0

Say I have a distribution, either described by a probability density function that is integrable and continuous, or by a set of discrete probabilities over a finite set of symbols.

I want to efficiently generate samples from this distribution. I don't care about references to other algorithms, I want to know if this idea is essentially correct, or how to improve it.

Here is how I currently do it for the discrete case :

  1. form the cumulative probability function ( defined at the ith symbol as the sum of all probabilities from the first symbol to the ith symbol ).
  2. Then, there is an interval, [0,max(CDF)] and it is trivial to output a IID random number anywhere in that interval using a regular PRNG.
  3. Since every symbol is now associated with an interval, we output the symbol in whose interval the IID number landed.

It seems completely obvious to me that the output sequence will have the characteristics of the given discrete distribution, and is optimal up to the original PRNG.

I want now to extend to the continuous case (this may be the Ziggurat algorithm, and if so, boy am I happy I jumped straight to that). But can we not simply integrate the PDF to get a CDF, again form the interval [0,max(CDF)] and again shoot IID randoms at this interval, and again, and this is the tricky part for me, associate each sample symbol (of which there are infinitely many) with an interval. Then output the sample symbol in whose interval the IID number landed.

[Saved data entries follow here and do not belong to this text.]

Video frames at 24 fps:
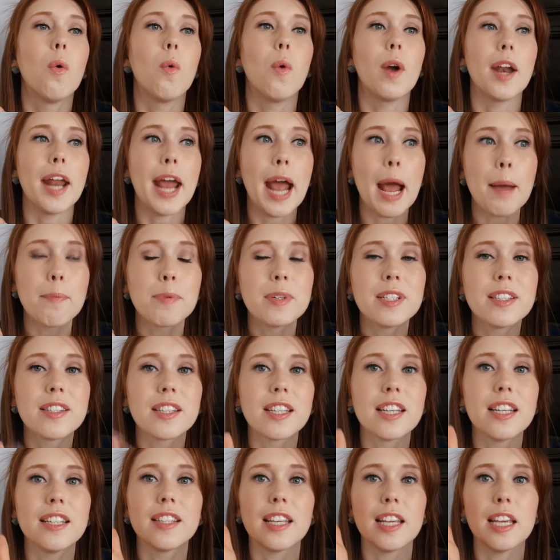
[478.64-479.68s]
what happens
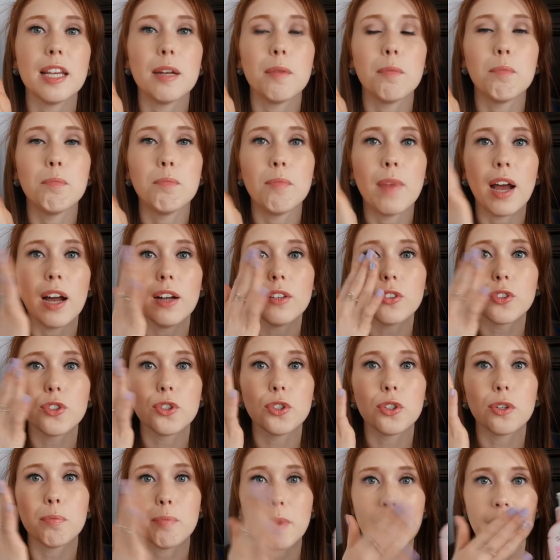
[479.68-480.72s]
is it melts
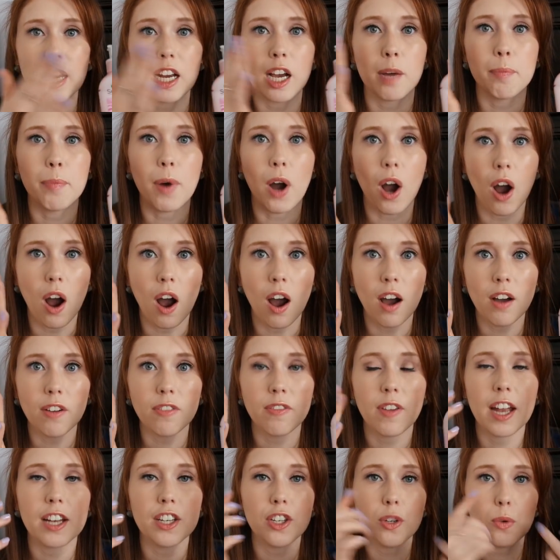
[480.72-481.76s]
your makeup
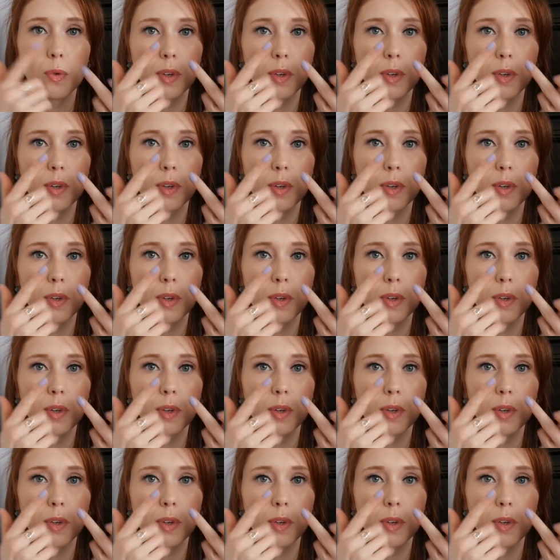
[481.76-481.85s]
off and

So, my question is : how can I associate the sample symbols, with intervals? Presumably by discretizing (putting into buckets) the sample symbol interval, and giving anything in a bucket the same probability. The size of buckets could be worked out so as to, over the intended output stream length, not cause any detectable deviation from the underlying continuous distribution.

Also, I am doing this in JavaScript. It's a DIY so I am not interested in trusting or using someone else's code. But nor am I interested in spending 2 days on it. I'm asking here as I am not an expert in distributions, and I want to have the ideas corrected before I try to implement this.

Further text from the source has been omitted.